In the old shop a suggestion from my son gave me an idea that turned into the making of the best feature of the shop. Fasteners, gages, saws, files, chisels, sanders, grinders and a thousand other minutia that filled random places and boxes in the two barns, three sheds, and house that I called home. I created a massive construct of drawers to hold all the paraphernalia that I had accumulated. Thirty eight feet in length, it covered most of one side wall and all of one end wall. I used it to hold the South Bend Model C nine inch metal lathe with accompanying tooling, the Delta Wood lathe, two grinders, two drill presses, a microwave, and a multitude of little cabinets with drawers. It was a marvelous assemblage.
When I left my old shop behind I had plans for building a new and better one. To make that a reality I need a bench. I need to set up the tools that I have and the old benches in the basement and the garage were built for a family of giants. I’m six foot one and I can’t touch the wall behind the bench without a stepstool. It’s 38” tall and that would put the controls of the lathe at 46” off the floor. Just about chest high and totally unacceptable.
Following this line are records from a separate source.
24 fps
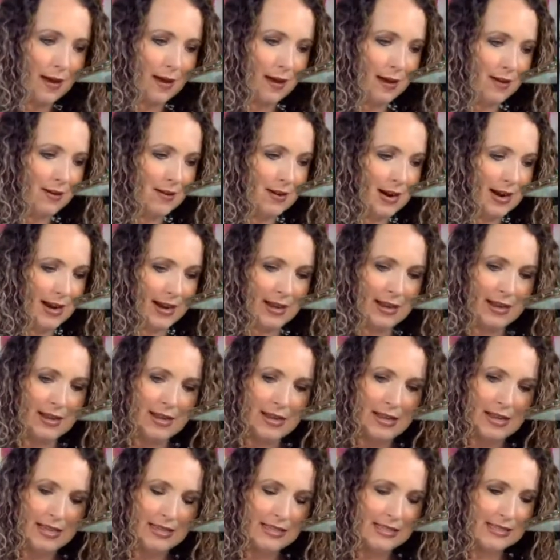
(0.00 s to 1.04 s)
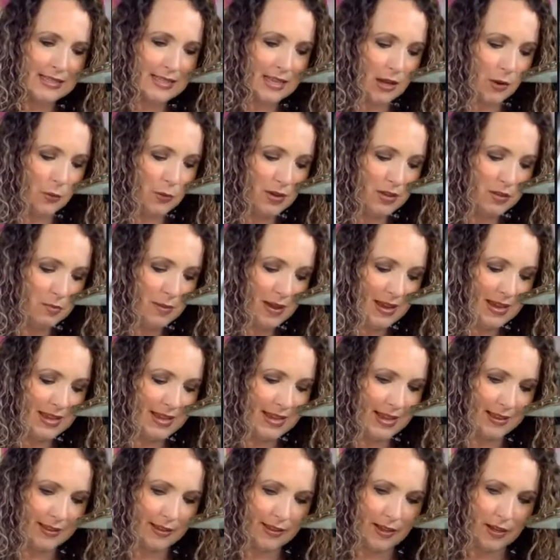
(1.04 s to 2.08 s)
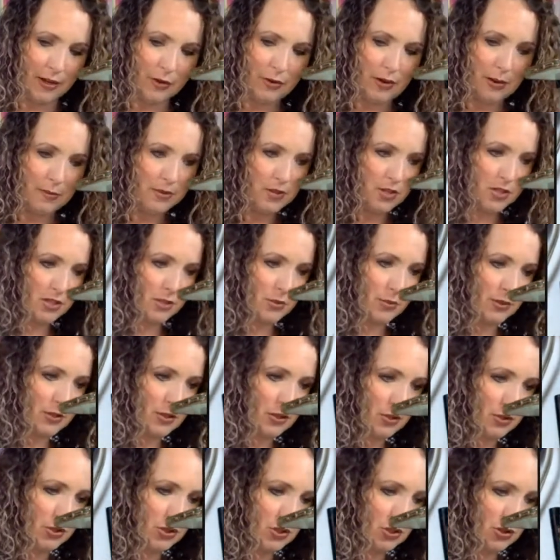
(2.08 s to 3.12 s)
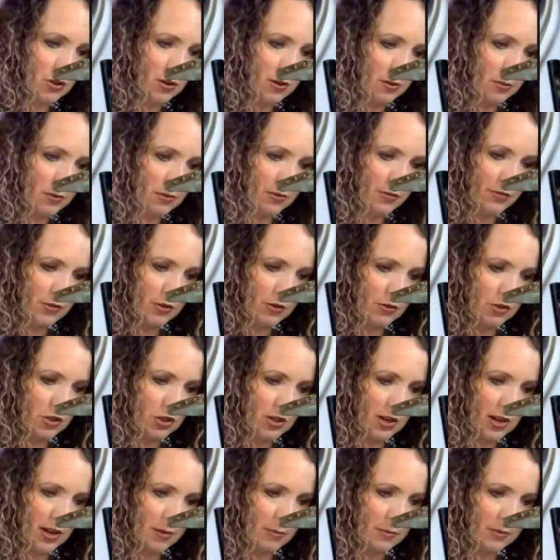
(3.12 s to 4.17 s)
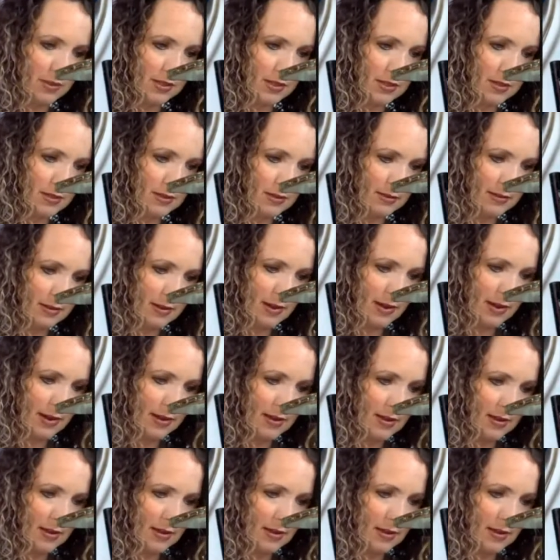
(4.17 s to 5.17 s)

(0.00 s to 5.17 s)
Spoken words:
All right. So with my yellow, I'm just going to start with a few shapes. Okay.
The new house came with a handicapped access ramp that filled half of the two car garage. It was a perfect source of wood for benches. Perhaps not the maple topped battleships that professional and wannabe professional woodworkers see as the ultimate expression of benchness. This bench is a step on the path to workshop.
I started much the same as the first bench by making a sketch of what it would look like. I measured the space it would fit in and decided it needed to be made in sections. The first bench was built in two sections. Trying to position a bench twenty feet long that had been built upside down was an enlightening experience. This bench will be four foot sections of base with a top that links them together into the twelve foot of bench that will fit in the basement shop.
I had an idea that rather than trying to work in the garage shop and end up hauling the sections down to the basement I would build the bench sections in the basement. To accomplish this I thought I could use hand tools instead of power tools that the shop is not set up for. On the shop wall were ten or more hand saws in various states of workable. On the bench was mounted a Stanley 358 Miter box. With high expectations I set out to cut the pieces of the first prototype section. Last weekend I spent 6 hrs laying out the cuts and then another 2 hrs cutting the first frame section. I realized that the saws were too dull to cut straight.
Last night I got out the scrapers, sandpaper, saw vice, and files. I cleaned up the 5 point Disston Thumbhole Rip Saw. With an hour worth of cleanup and sharpening the rip cuts were straight and smooth.
Today I cleaned and sharpened the Disston 12 point 28” back saw for the Miter Box. The cuts are greatly improved. I don’t have to clamp the boards in place anymore. The saw just slices through.
Next weekend I'll start assembling the frame sections.